A new analysis from Oil Price estimates that the energy demand of AI data centers, expressed in barrels of oil equivalent, is now reaching levels comparable to the daily consumption of entire nations, underscoring the enormous energy footprint of the technology. The report builds on a methodology previously used to quantify Bitcoin's energy use, finding that AI's appetite for power is accelerating even faster.

Bitcoin mining currently consumes between 138 and 175 terawatt-hours annually, translating to roughly 500 to 600 barrels of oil equivalent per coin depending on efficiency estimates. AI data centers, the report warns, are on a trajectory to eclipse that figure as training and inference compute demands grow exponentially.

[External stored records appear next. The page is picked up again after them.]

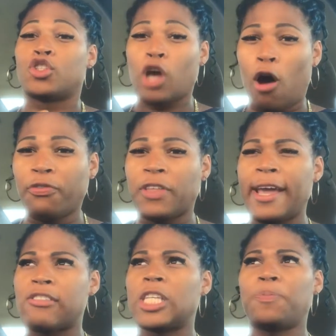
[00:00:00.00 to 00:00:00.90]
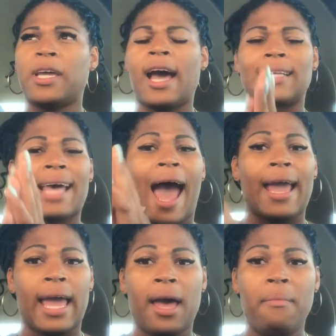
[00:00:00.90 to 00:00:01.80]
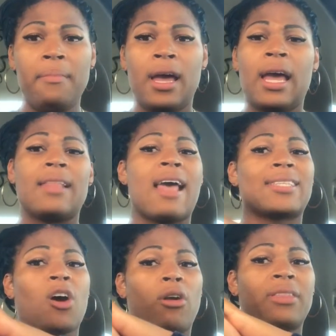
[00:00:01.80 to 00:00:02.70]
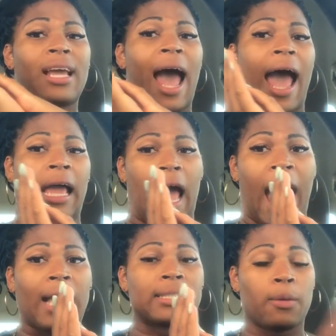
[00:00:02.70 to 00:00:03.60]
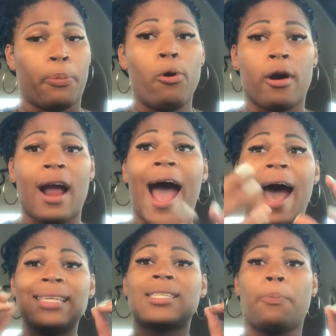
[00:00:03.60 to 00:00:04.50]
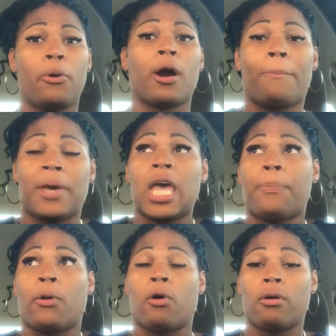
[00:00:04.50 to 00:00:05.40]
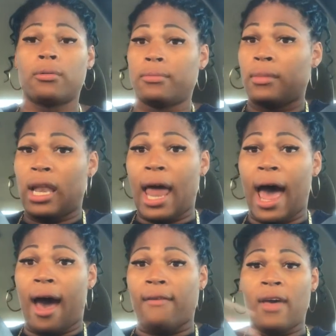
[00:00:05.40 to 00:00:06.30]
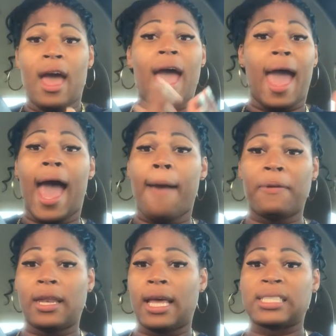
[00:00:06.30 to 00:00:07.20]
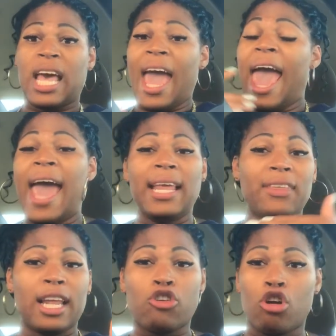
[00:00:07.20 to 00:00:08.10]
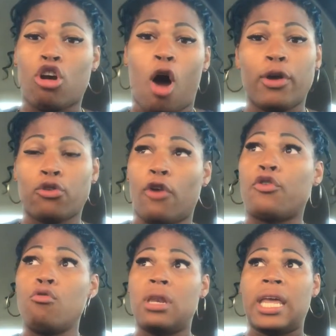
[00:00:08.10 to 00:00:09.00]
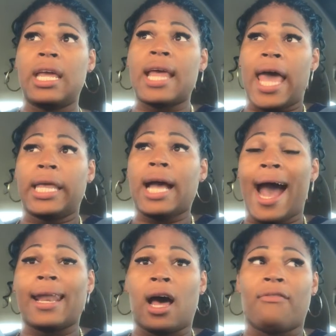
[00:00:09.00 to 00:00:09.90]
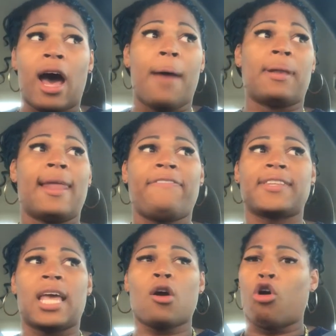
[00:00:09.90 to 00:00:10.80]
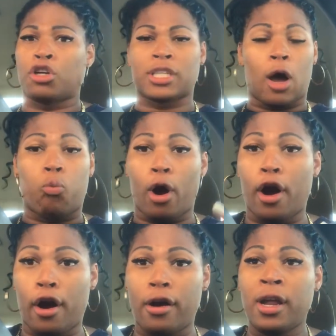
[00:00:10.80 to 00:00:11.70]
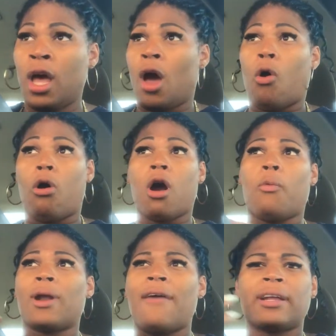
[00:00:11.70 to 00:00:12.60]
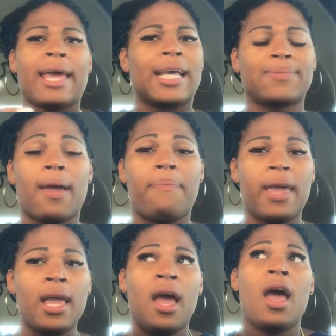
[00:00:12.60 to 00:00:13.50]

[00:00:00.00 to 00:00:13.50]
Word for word: Don't think just because I am, that's the only thing I, I support. I support people, love, happiness, anything that you're going through. If you need any kind of uplifting or a word or whatever the case may be,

The analysis highlights that this energy is drawn largely from fossil fuel-heavy grids in regions like the US Southeast and parts of Asia, where natural gas and coal remain primary baseload sources. This creates a direct link between AI expansion and increased hydrocarbon demand.

This trend poses a counterpoint to decarbonization goals, as the incremental power demand from AI risks locking in fossil fuel infrastructure for years. The report notes that while some hyperscalers have signed renewable power purchase agreements, the sheer scale of new demand may outpace green energy additions.

A counter argument holds that efficiency gains in both hardware (more efficient accelerators) and software (model compression) could reduce AI's energy intensity over time. Additionally, grid-scale battery storage and nuclear partnerships (e.g., Microsoft's Three Mile Island restart) may eventually decouple AI growth from oil consumption.